Lucide, tu suivais les progrès
de ton mal, mais tu ne te plaignais jamais. Tu réconfortais,
tu rayonnais la confiance. Le jour de Pâques, alors que tu savais
tes jours comptés et l'échéance finale toute
proche, alors que tu ne pouvais presque plus te servir de tes mains,
tu as trouvé l'énergie de m'écrire l'un de tes
derniers messages. Je le garde précieusement. C'était
un message de joie et de confiance "Que la joie de Pâques
nous remplisse tous de joie et d'espérance, que ce soit pour
nous tous une occasion de louer le Seigneur et de compter sur lui."
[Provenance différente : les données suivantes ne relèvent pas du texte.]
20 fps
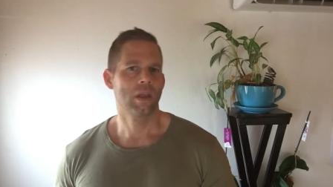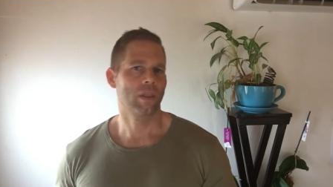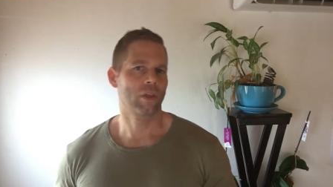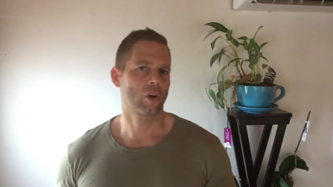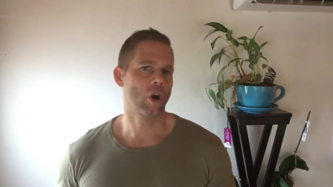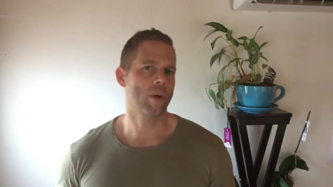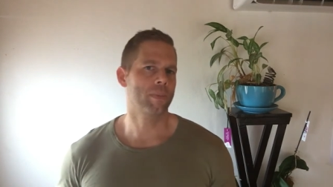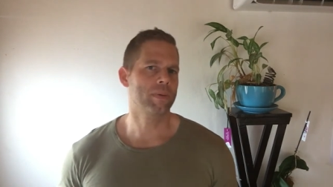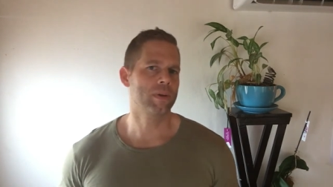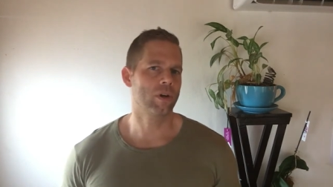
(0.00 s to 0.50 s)
The
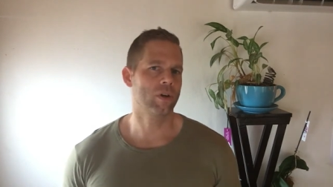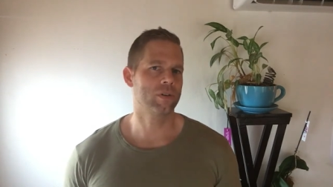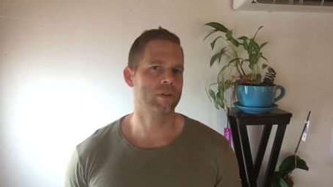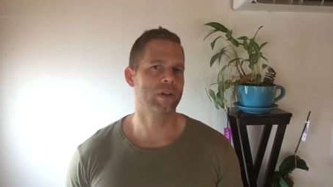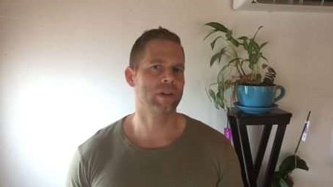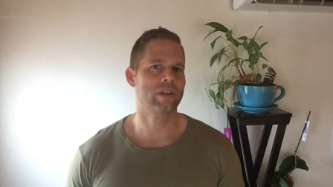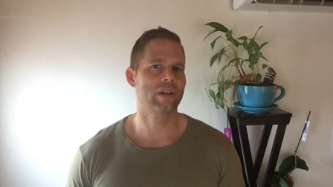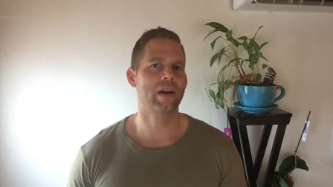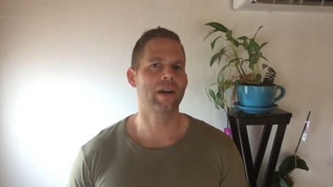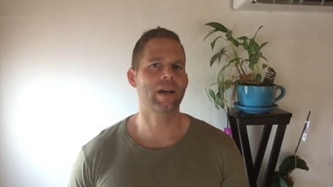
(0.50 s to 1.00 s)
copy on
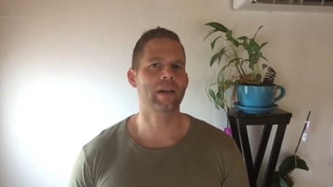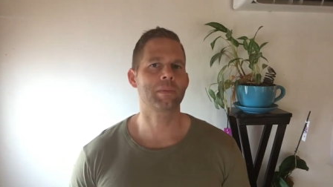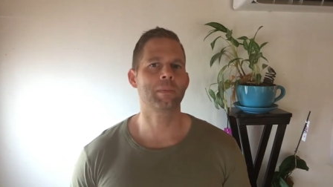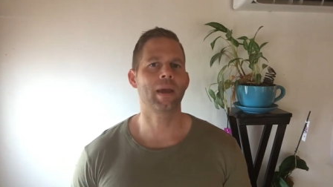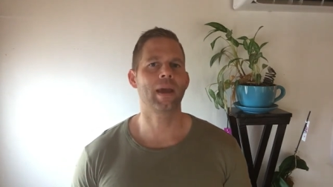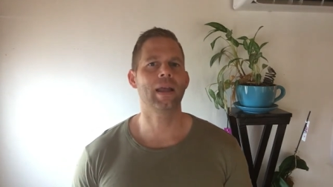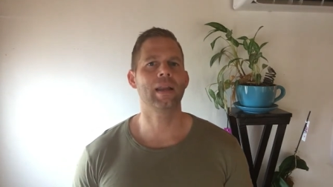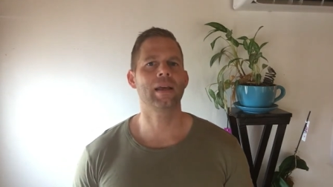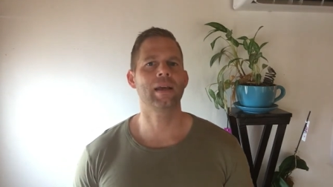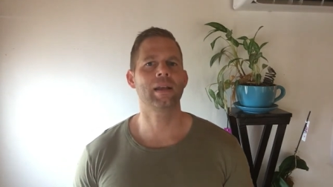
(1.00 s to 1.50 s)
your direct
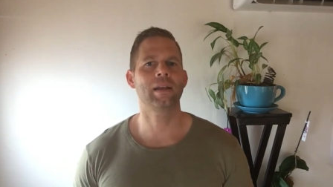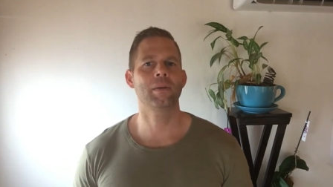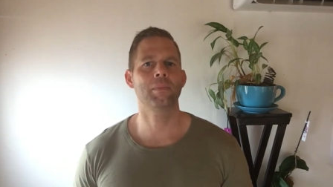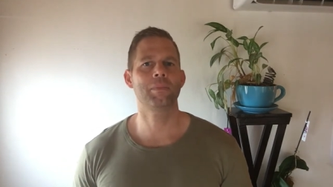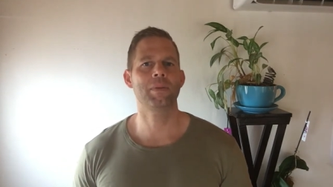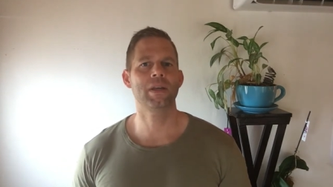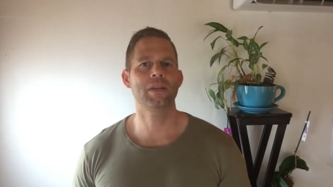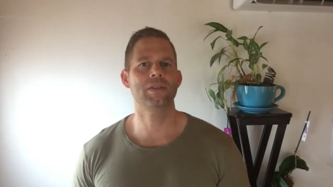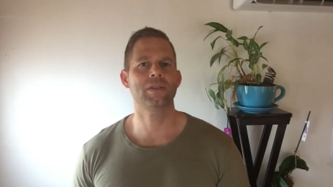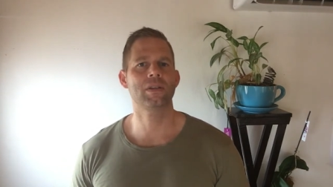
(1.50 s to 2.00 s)
mailing
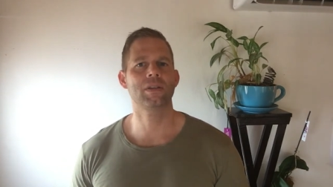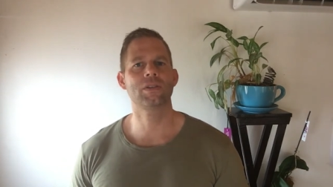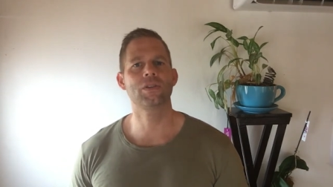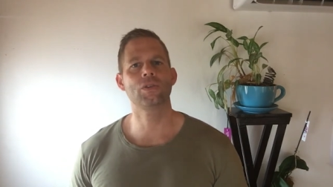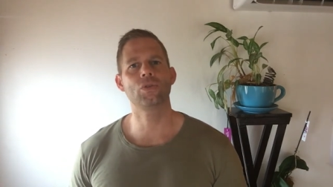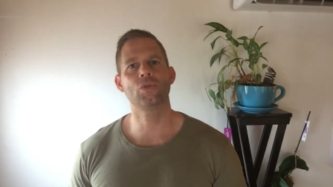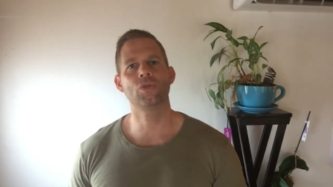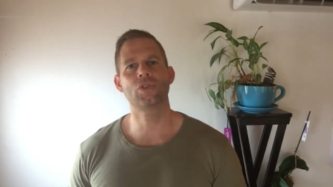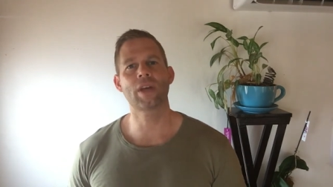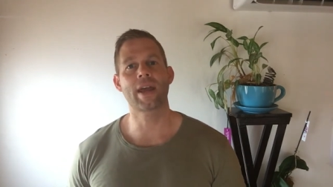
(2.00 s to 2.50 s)

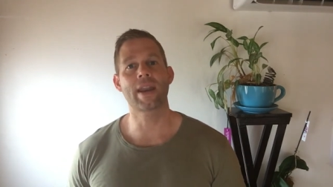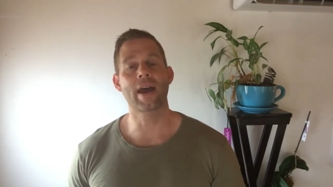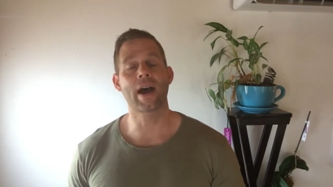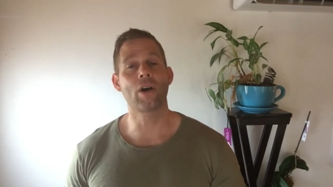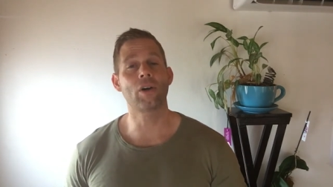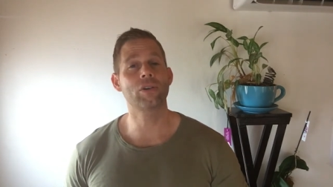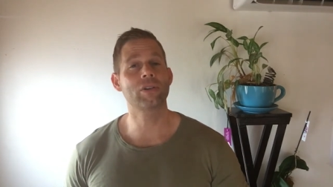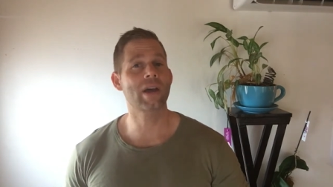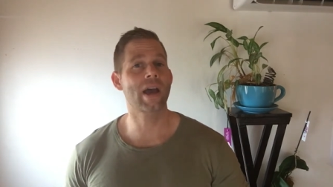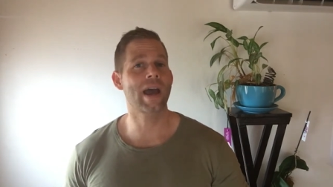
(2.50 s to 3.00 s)
pieces you send
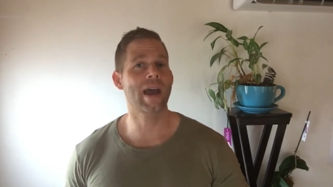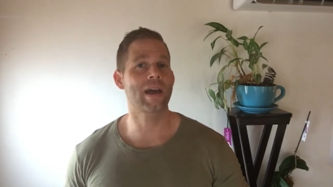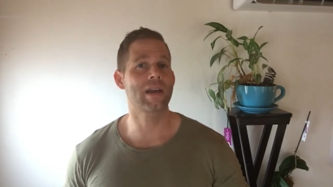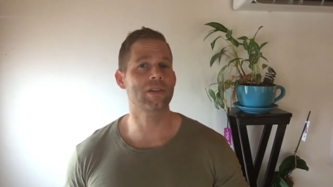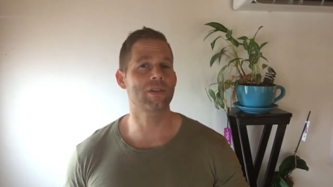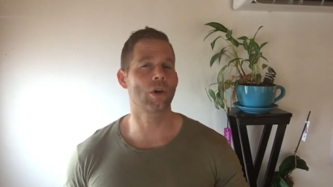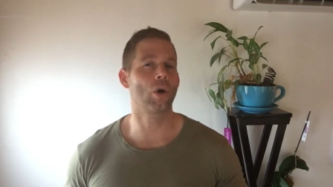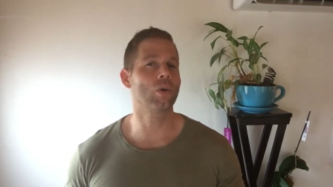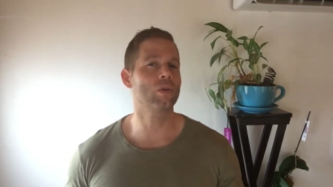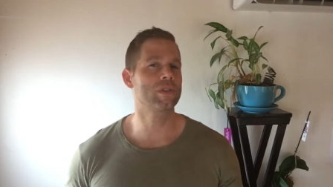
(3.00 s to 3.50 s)
out
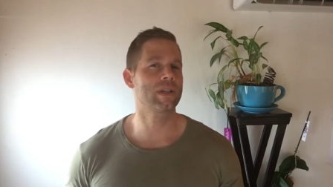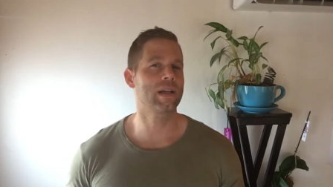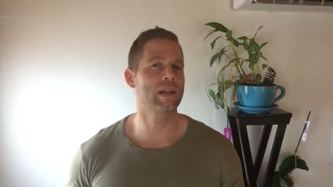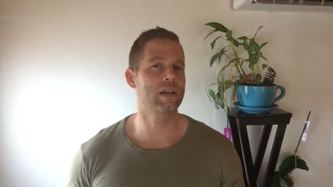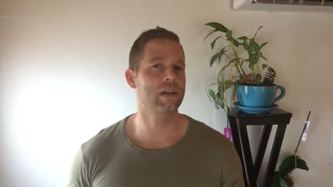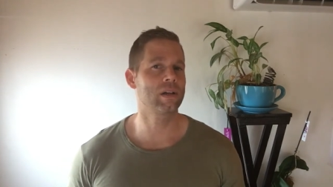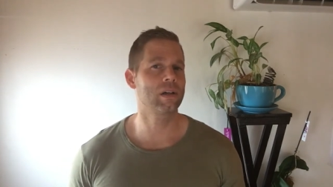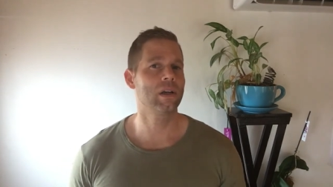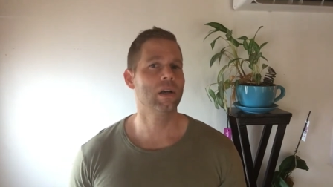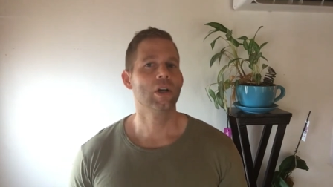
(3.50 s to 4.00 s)
as a
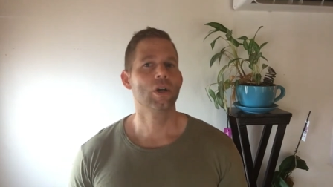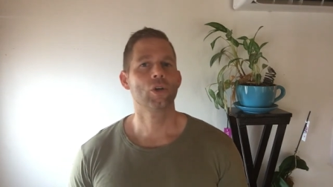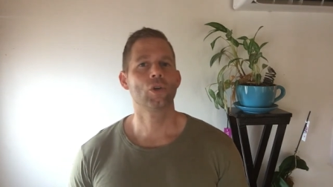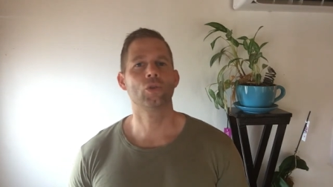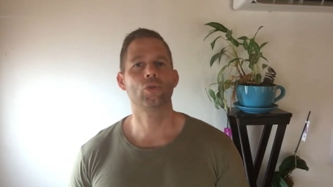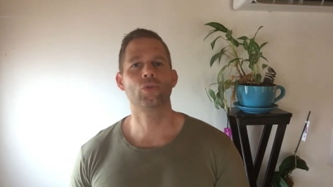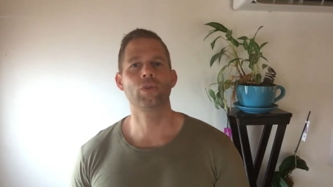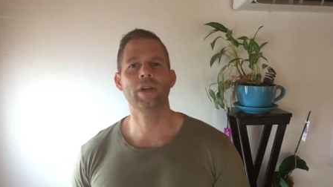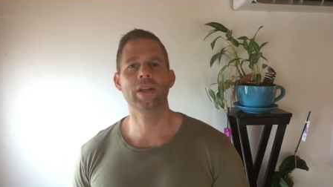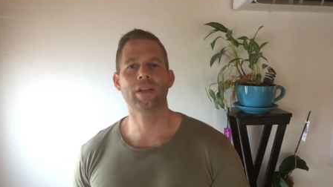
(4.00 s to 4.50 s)
wholesaler
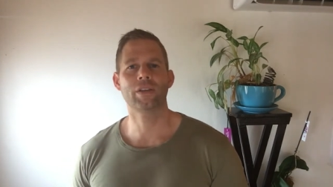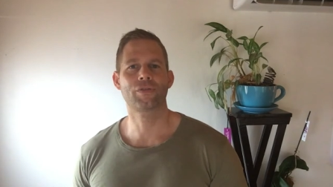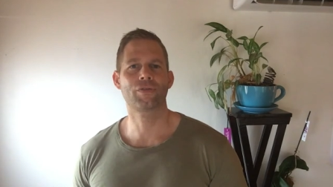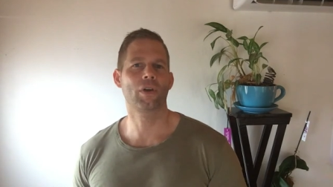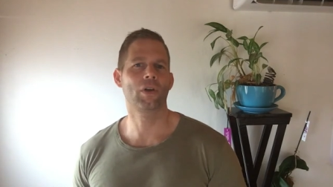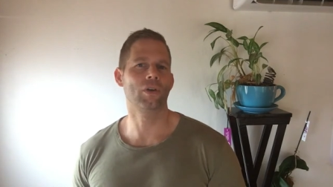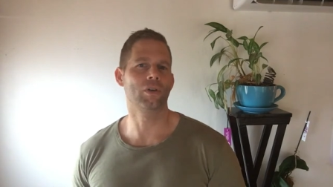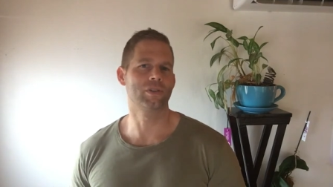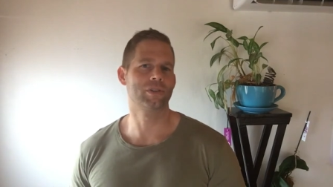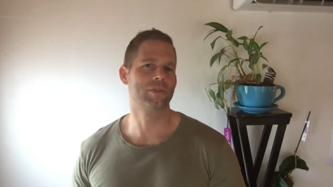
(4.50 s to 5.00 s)
could read as
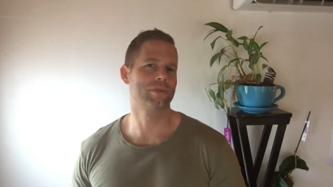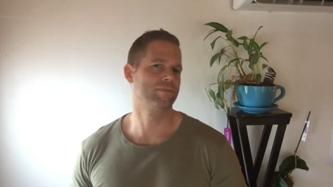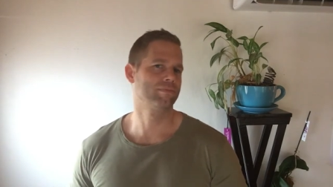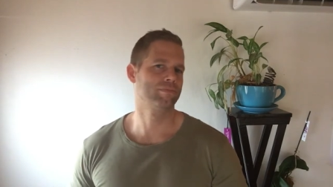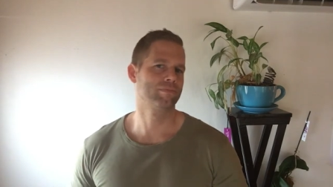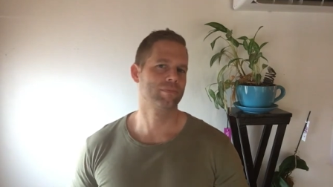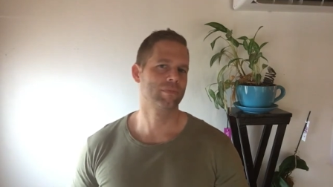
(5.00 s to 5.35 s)
follows.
Il fallait que tu vives depuis longtemps dans l'intimité de
Dieu pour écrire ainsi à ce moment-là.
Grâce à des amis de la
paroisse, j'étais présente dans la petite chapelle de
J.Garnier à l'Eucharistie au cours de laquelle tu as reçu
le sacrement des malades. Confiance, sérénité,
joie se lisaient sur ton visage. J'ai pu t'embrasser et dans un souffle,
tu m'as murmuré quelques mots
"Merci, ma Sœur,
je suis heureuse :
Dieu est bon, tellement bon !"
Quelques semaines plus tard, tu t'envolais
vers ta demeure éternelle !
Les voilà donc, tous les saints
que j'admire et en compagnie desquels je vis ! Ils n'ont rien fait
d'extraordinaire. Ils n'ont eu ni visions, ni stigmates. Ils sont
simplement passés dans leur cité, dans leur quartier,
en semant l'amour autour d'eux. C'est cela que nous allons célébrer
vendredi, cette sainteté quotidienne qui est l'œuvre de Dieu
et qui le révèle mieux que n'importe quel discours.